To post a message you join the 137,881 people who have registered. There are between 5,000 and 7,000 postings a day, with more than 600 an hour at the peak times between 4 and 5pm and from 7pm to midnight. Bill Hicks, editor of the website, is justly proud: "After five years of struggle, the forums are now an indispensable part of the fabric of UK education."

Registering is easy - the hardest part is choosing a witty username that hides your true identity. Some of the site's success must be down to the freedom that comes with this anonymity. People can ask the questions that they'd be too embarrassed to raise elsewhere.

There are 50 virtual corners of the staffroom where people with the same interests hang out. As well as different forums for 19 subjects, there's a place for every type of school staff - not just teachers, but trainees, admin, teaching assistants and governors as well. Scotland and Wales have their own patches. Bill Hicks reckons: "They're one of the few places where teachers and support staff can say what they need to say about their own jobs and the world beyond, where anyone in education with a problem can seek and usually find help from their peers or from experts, and where anyone with an educational axe to grind can get their 15 seconds of fame."

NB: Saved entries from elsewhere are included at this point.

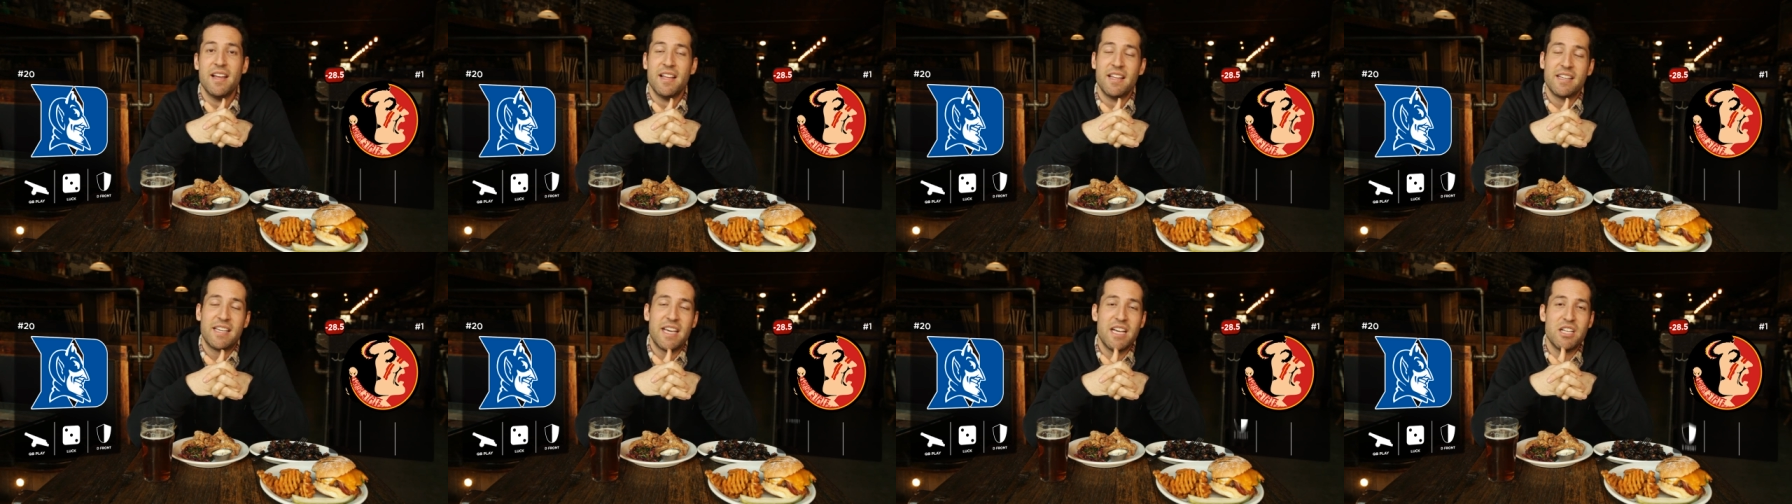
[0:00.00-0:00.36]

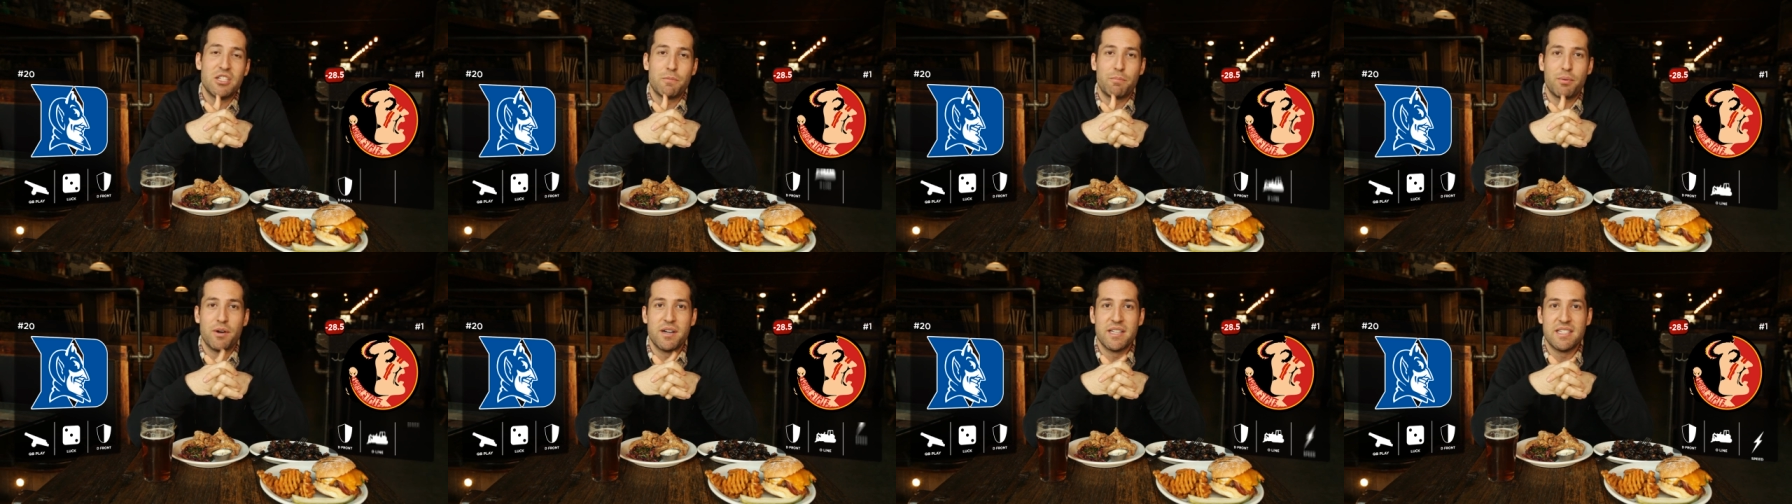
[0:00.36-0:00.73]
keys
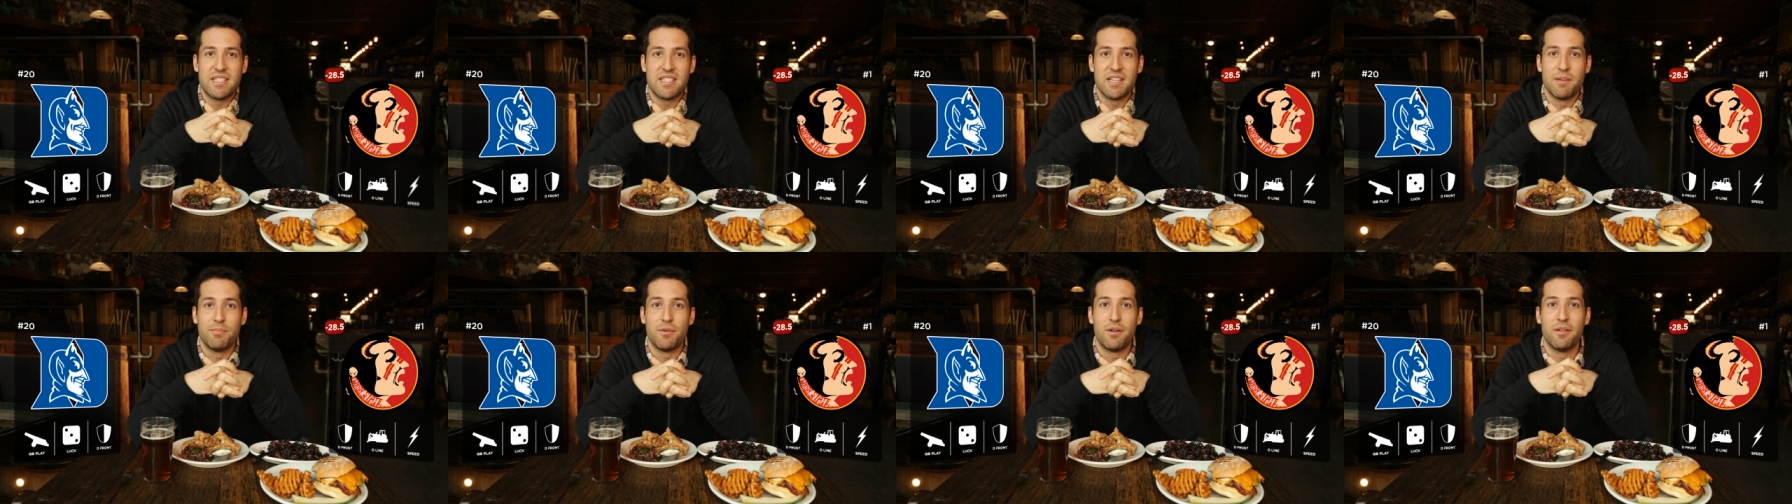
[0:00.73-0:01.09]
are pretty
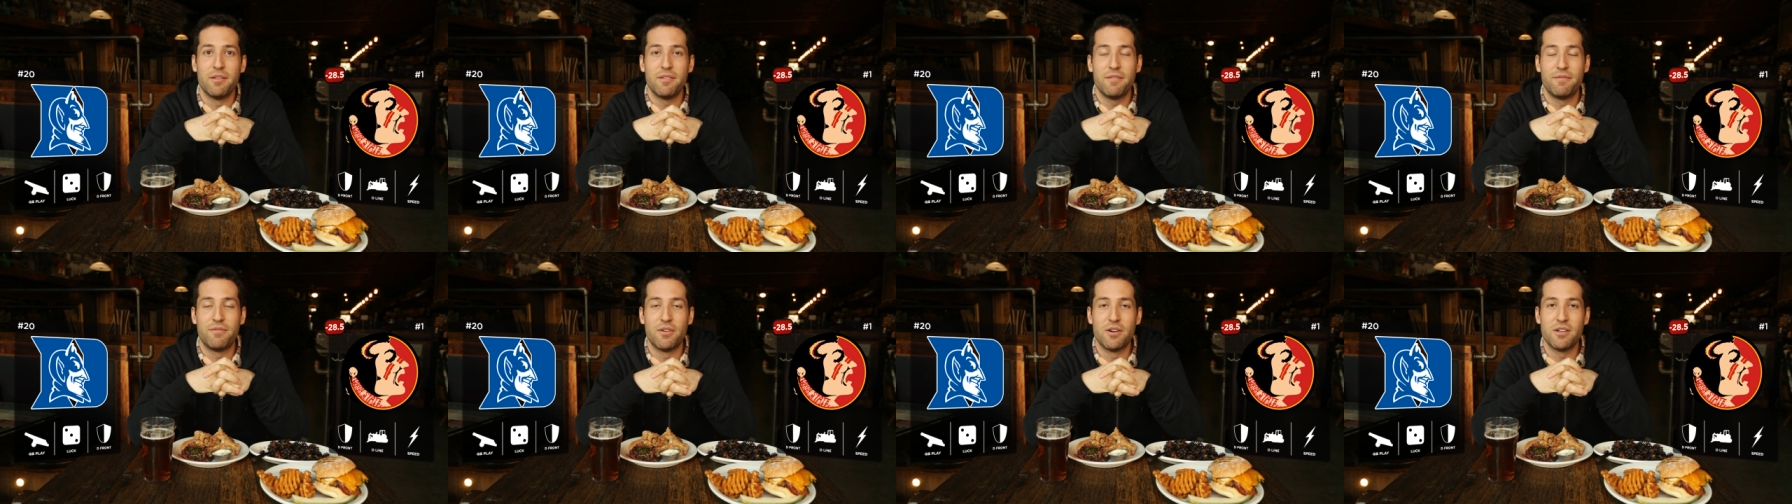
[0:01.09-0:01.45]

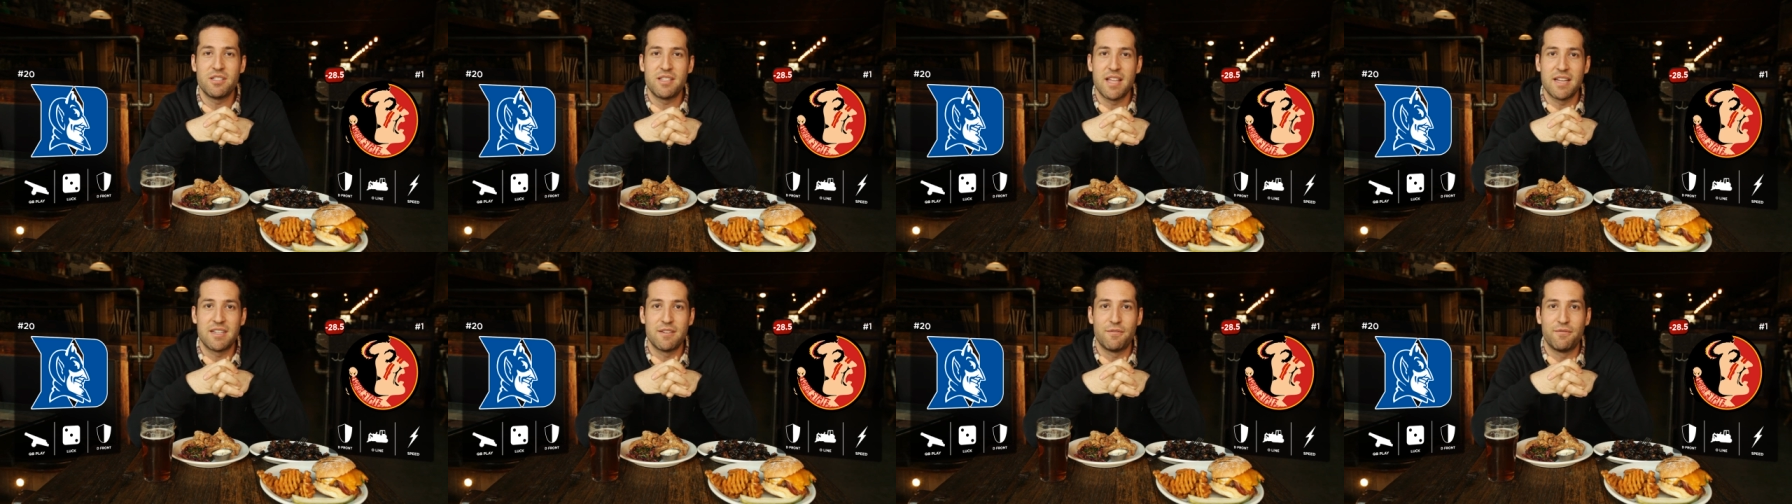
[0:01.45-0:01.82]
simple.
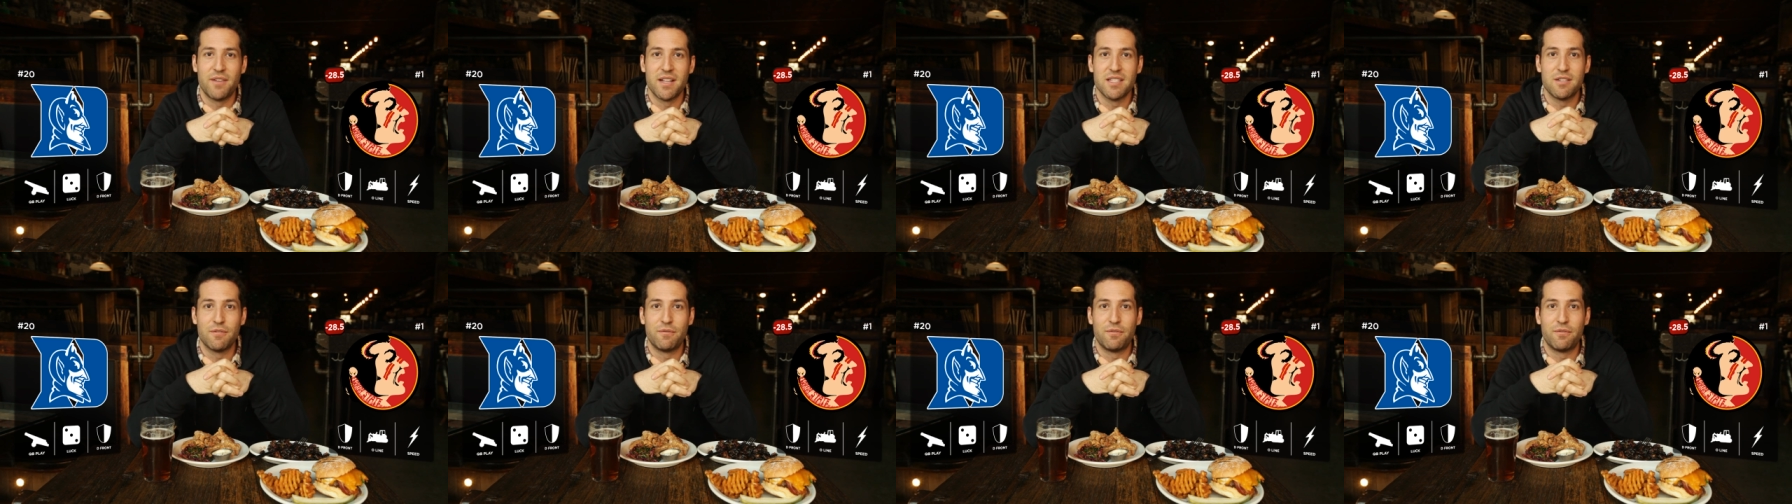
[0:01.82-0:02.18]
First, that defensive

Some parts of the staffroom have "experts" popping in to give advice. I led the way with the newly qualified teacher forum, Selwyn Ward advises teachers panicked by the imminence of inspection, and Joan Sallis answers governors' questions from the forum. Oriel, who looks after the graduate and overseas teacher programme section, says: "The way everyone is so quick to share experiences and help other trainees is wonderful."

Schools can be lonely places where people don't have time to have professional conversations or share fantastic resources. But the posters on the forum are the very opposite. Want some ideas for tomorrow's lesson? Ask and you'll get 10 top tips in no time, as well as worksheets and links to websites. Fiona Duncan, head of English at Longdean school in Hemel Hempstead, Hertfordshire, describes it as a real learning community, "a kind of multi-coloured swap shop of ideas and resources". This has become formalised in the new TES Resource Bank, an area where people can share materials and recommend resources and web pages.

Ronan Dunne, deputy at St Gregory's primary school in Liverpool, is one of the many regulars giving so generously of resources and advice that he's seen as one of the saints of the staffroom. A self-confessed addict, he says: "I've spoken to literally thousands of people by email and getting on for a hundred on the phone. This has broadened my horizons, educated me, challenged me, stretched me, and given me a window into hundreds of other schools."

Fiona Duncan agrees: "It's nice to receive emails from people outside your daily sphere telling you how much they enjoyedwelcomed your resources.

We're now getting to the stage where we recognise our work in others'

schemes. I love it. It's what makes teaching great."

It's often said that the best thing about courses is meeting other people.

Nowhere is this social side seen more than in the busiest parts of the staffroom: opinion and personal. Here you can have a chat, put the world to rights, do some verbal sparring, play games and have a drink at Bauble's bar. As Miss Communicate says, it's great to have "a place to go and have a giggle without having to leave the house". Many friendships and even romances have blossomed in this way. Egyptiangirl has gained, and given, heaps of ideas and advice on many topics including job applications - and bagged a brilliant boyfriend to boot.

You can't say that about many courses.